Tomato and Cheese Pappa

Tomato pappa is a very comforting and hearty Tuscan dish, excellent for making use of stale bread that would otherwise go to waste. Here I present you a classic version with the addition of cheese to further enrich the dish.

Ingredients

  • 500 g of ripe tomatoes (or 400 g of canned peeled tomatoes)
  • 200 g of stale bread
  • 1 clove of garlic
  • Fresh basil (a few leaves)
  • 1 liter of vegetable broth (or water)
  • 60 g of grated cheese (pecorino or parmesan)
  • Extra virgin olive oil
  • Salt and pepper to taste

Preparation

  1. Begin by peeling the garlic cloves and sautéing them in a large pan with a few tablespoons of oil. Once golden brown, remove them to avoid an overly invasive garlic taste.
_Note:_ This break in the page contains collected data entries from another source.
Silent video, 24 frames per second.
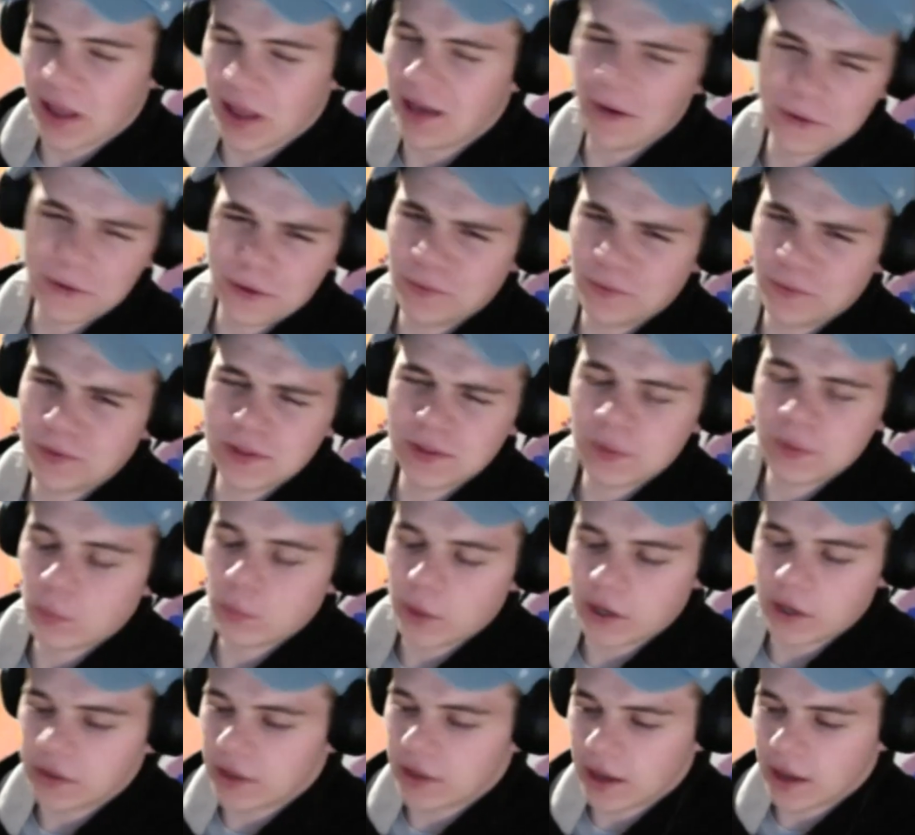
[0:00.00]
I don't know. It was some
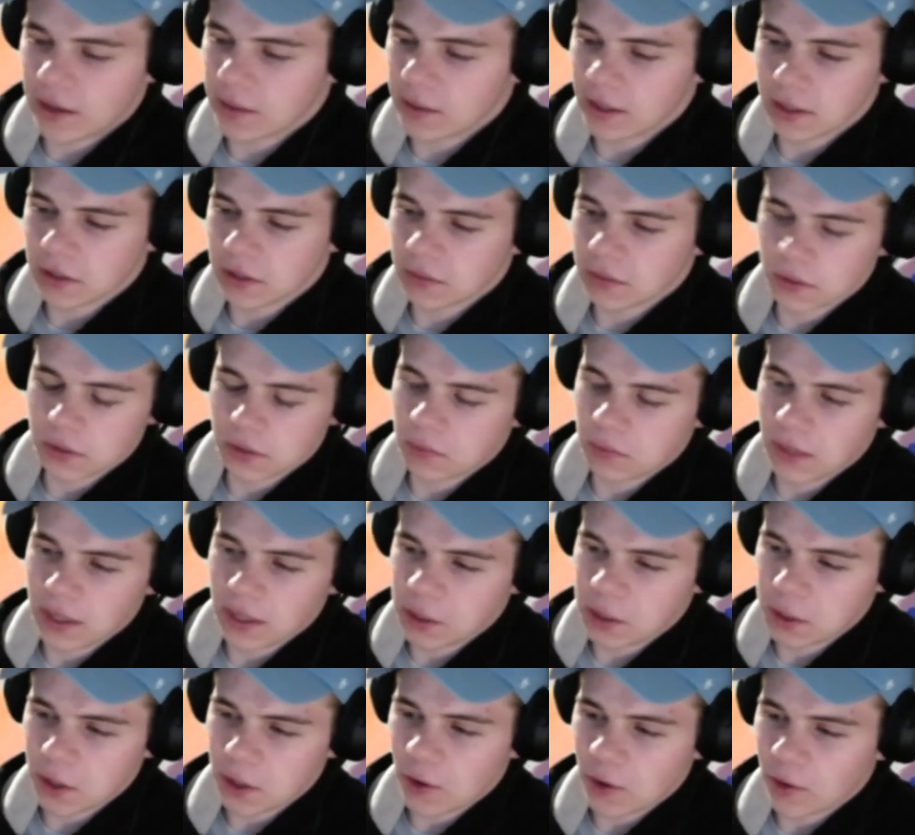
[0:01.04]
weird thing. Like she made a
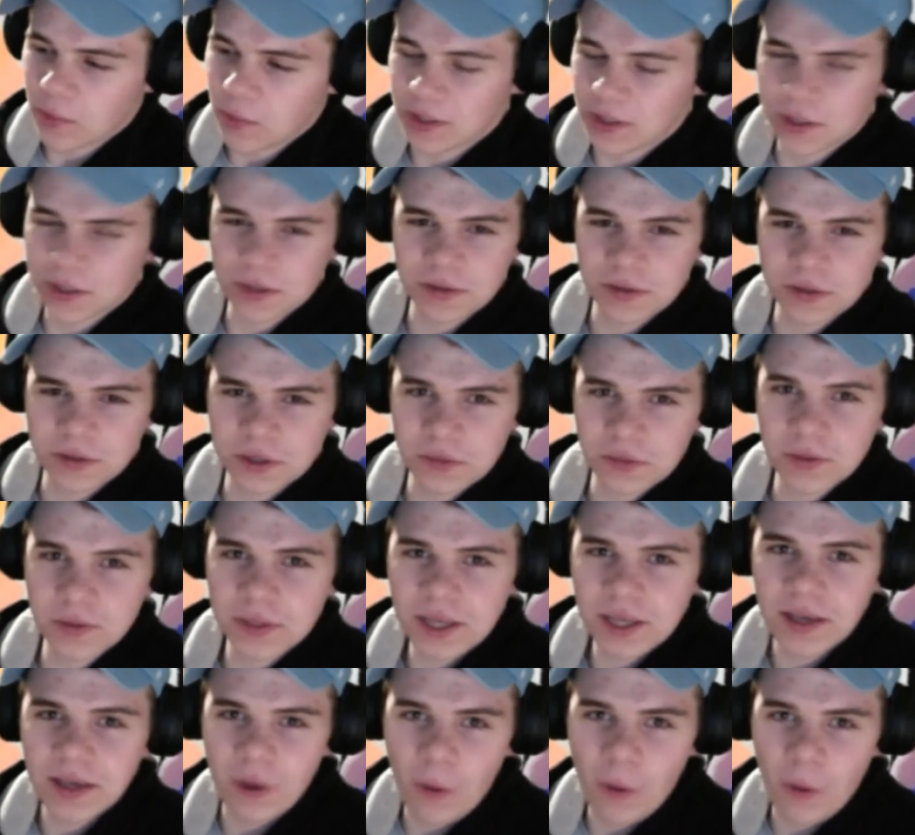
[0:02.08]
joke, but she was
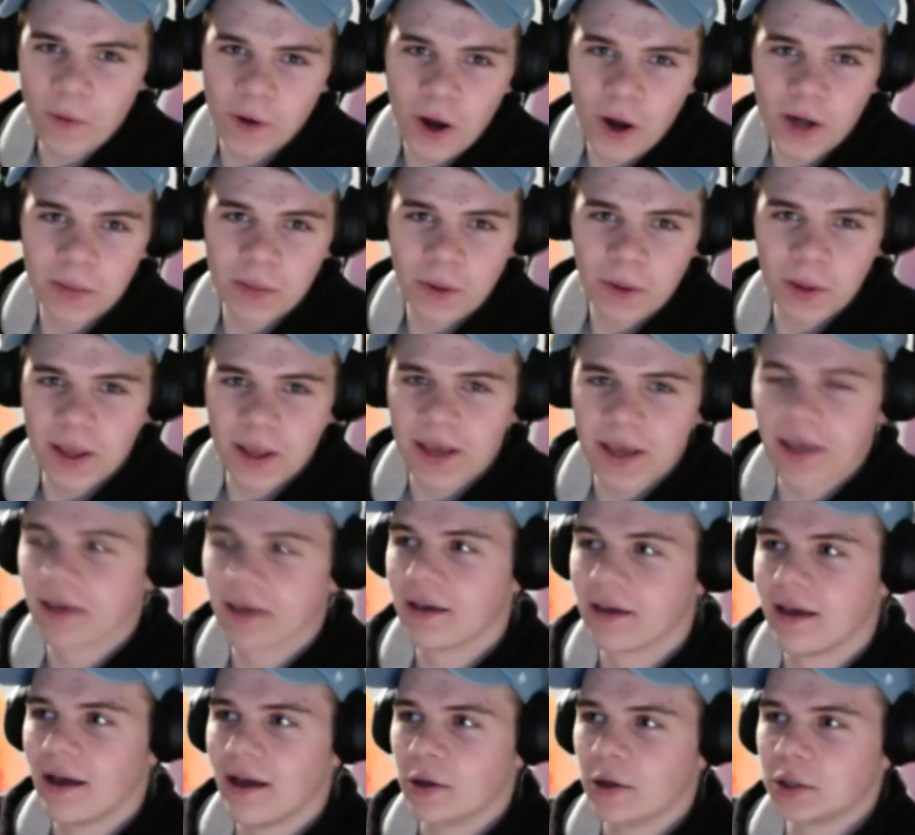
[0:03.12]
like going on about like
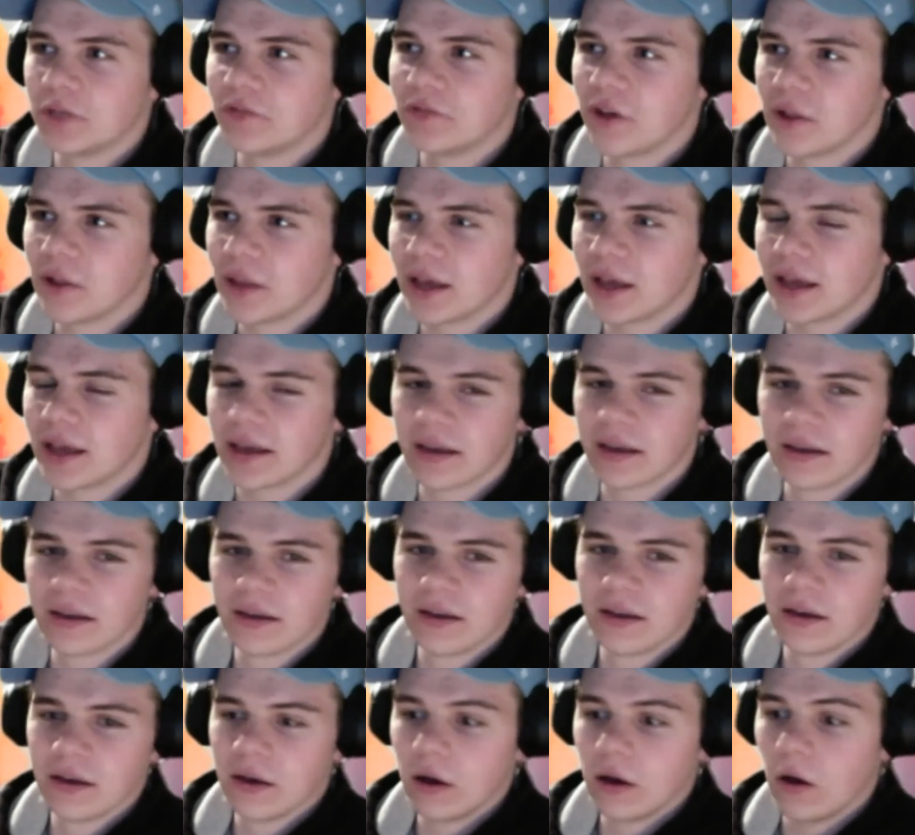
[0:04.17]
how she felt like,
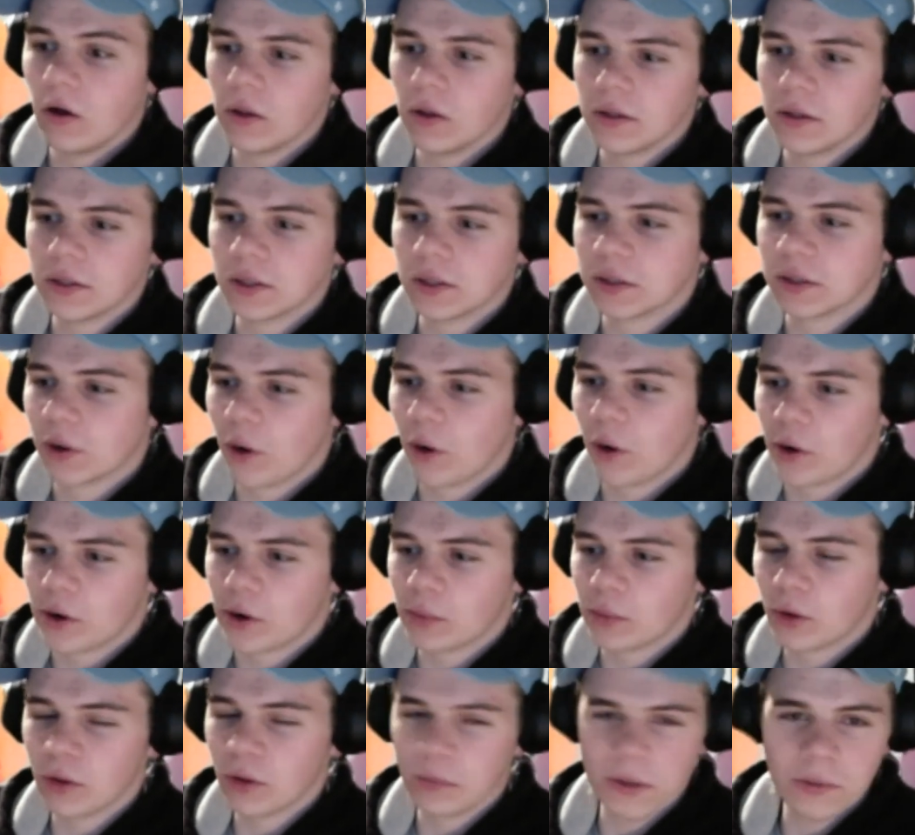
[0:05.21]
"Oh, this is
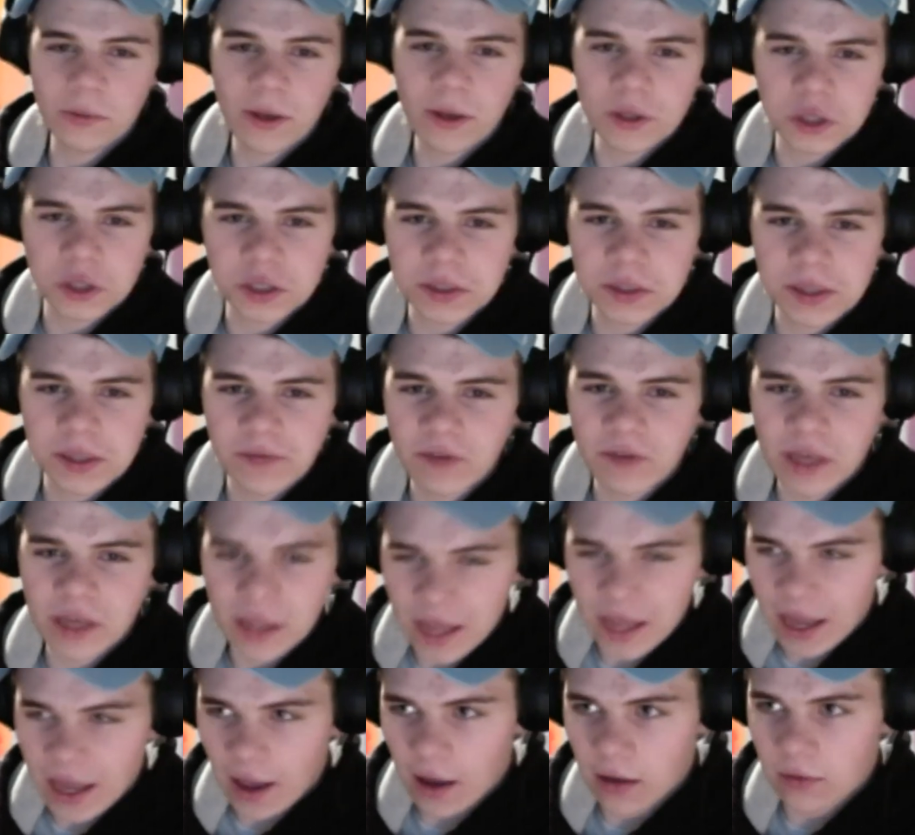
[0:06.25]
horrible." Meanwhile, she's living in
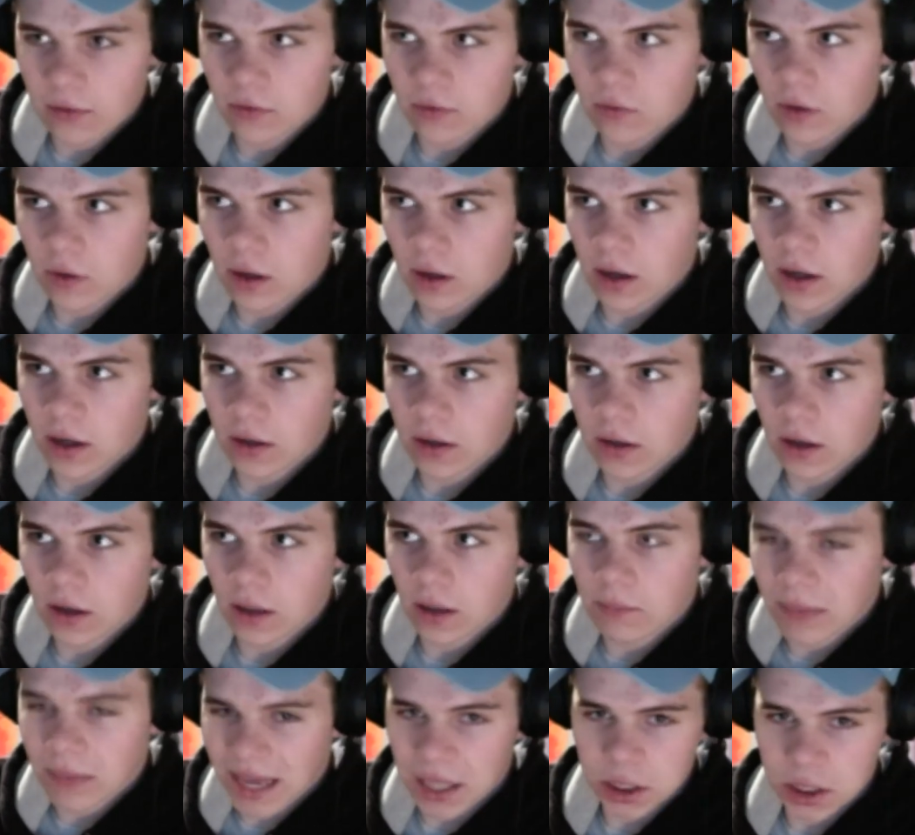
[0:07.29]
like a
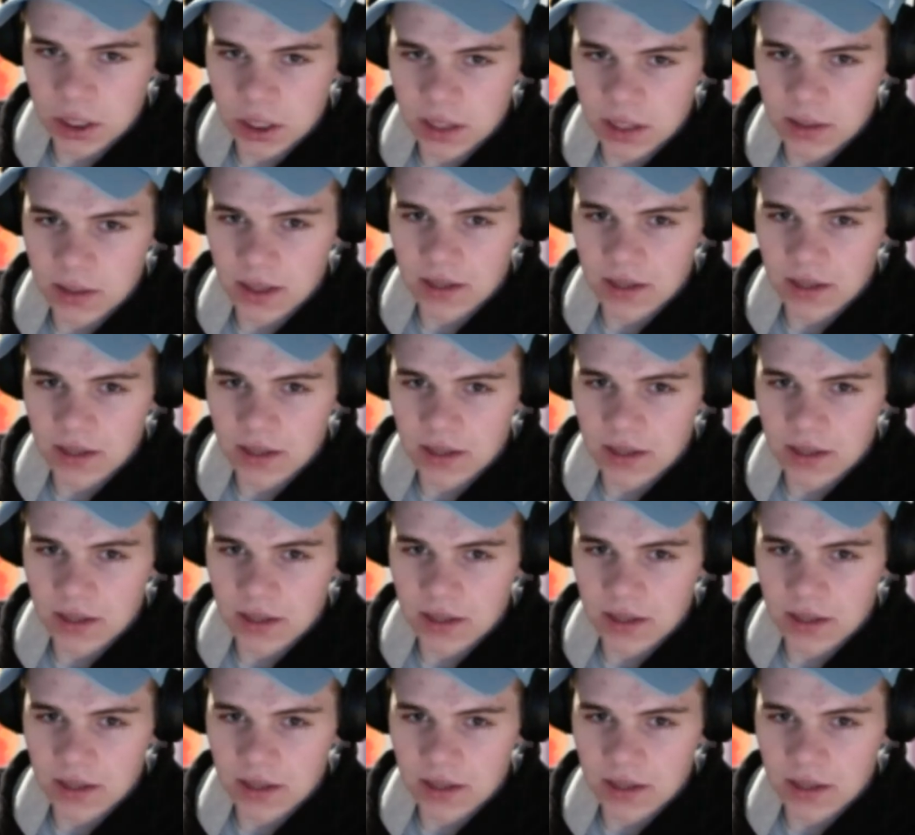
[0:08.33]
mansion.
  2. If you are using fresh tomatoes, make a cross with a knife on the bottom of each tomato, immerse them for a couple of minutes in boiling water, and then in cold water to facilitate peeling. Remove the skin and seeds and chop them into pieces. If you are using canned peeled tomatoes, you can simply crush them.

  3. Add the tomatoes to the garlic sauté and cook for about 10 minutes.

  4. In the meantime, if the bread is very hard, soften it in the broth or water. Then squeeze it and add it to the tomato sauce.

  5. Mix all the ingredients and cook over low heat for about 20 minutes, adding broth if the pappa dries out too much. The bread will break down, creating a smooth and creamy mixture.

  6. Turn off the heat, adjust the seasoning with salt and pepper, and add the grated cheese and hand-torn basil leaves.

  7. Let the tomato pappa rest for a few minutes, then serve it warm with a drizzle of raw oil.

Curiosity

Tomato pappa was traditionally considered food for the poor because it was made with simple and recovery ingredients. Nowadays, it is appreciated for its rich flavor and simplicity, and it has become a classic of the Tuscan culinary tradition. The addition of cheese is a small license that enriches the dish and makes it even more substantial!